▶ [THE TASK] Return, word for word, every line starting at the line with "[00:00:08.00 to 00:00:09.00]" and ending at the final line of the entries; skip the pictures.
=-=-=
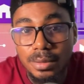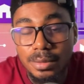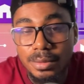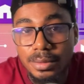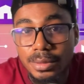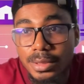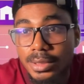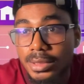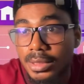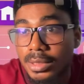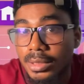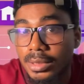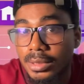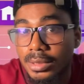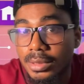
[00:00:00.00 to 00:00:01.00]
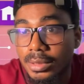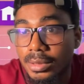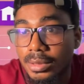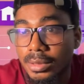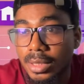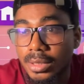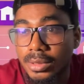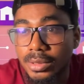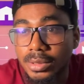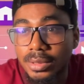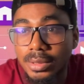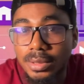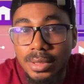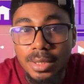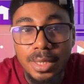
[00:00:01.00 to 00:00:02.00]
This didn't launch.
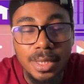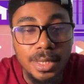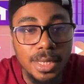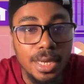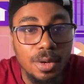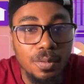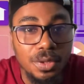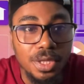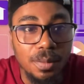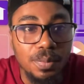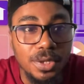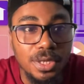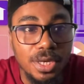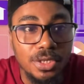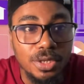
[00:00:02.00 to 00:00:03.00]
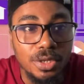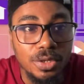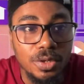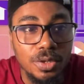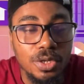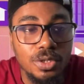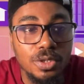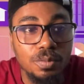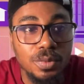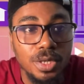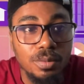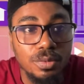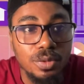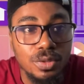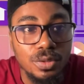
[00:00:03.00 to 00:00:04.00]
Yeah, with the application, you're going to be
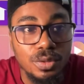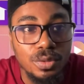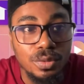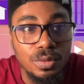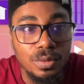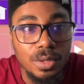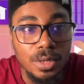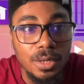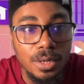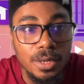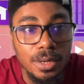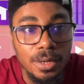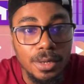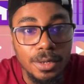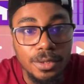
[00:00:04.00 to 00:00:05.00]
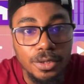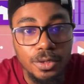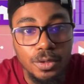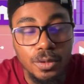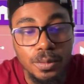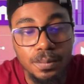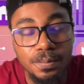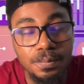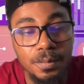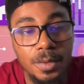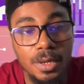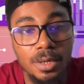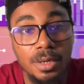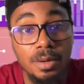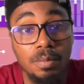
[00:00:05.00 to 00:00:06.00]
able to,
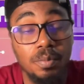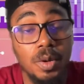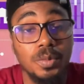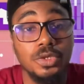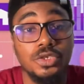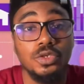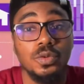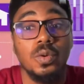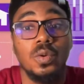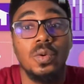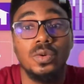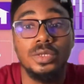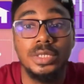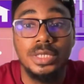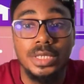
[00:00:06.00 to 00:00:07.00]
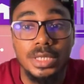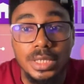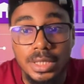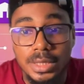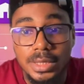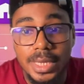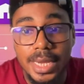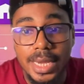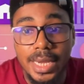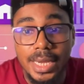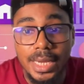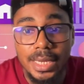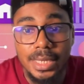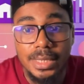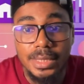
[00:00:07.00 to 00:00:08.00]
publish your courses
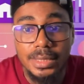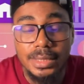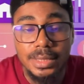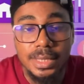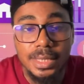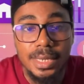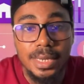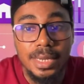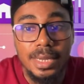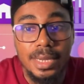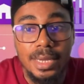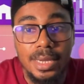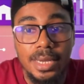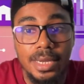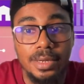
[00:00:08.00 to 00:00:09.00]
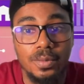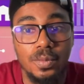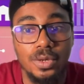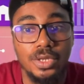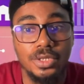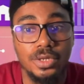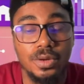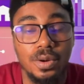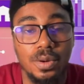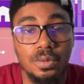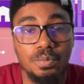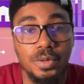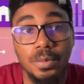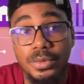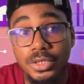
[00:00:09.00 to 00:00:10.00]
and what is it
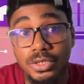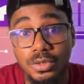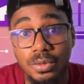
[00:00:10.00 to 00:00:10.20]
called, publish your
=-=-=
▶ [PROBLEM SOLUTION]
[00:00:08.00 to 00:00:09.00]
[00:00:09.00 to 00:00:10.00]
and what is it
[00:00:10.00 to 00:00:10.20]
called, publish your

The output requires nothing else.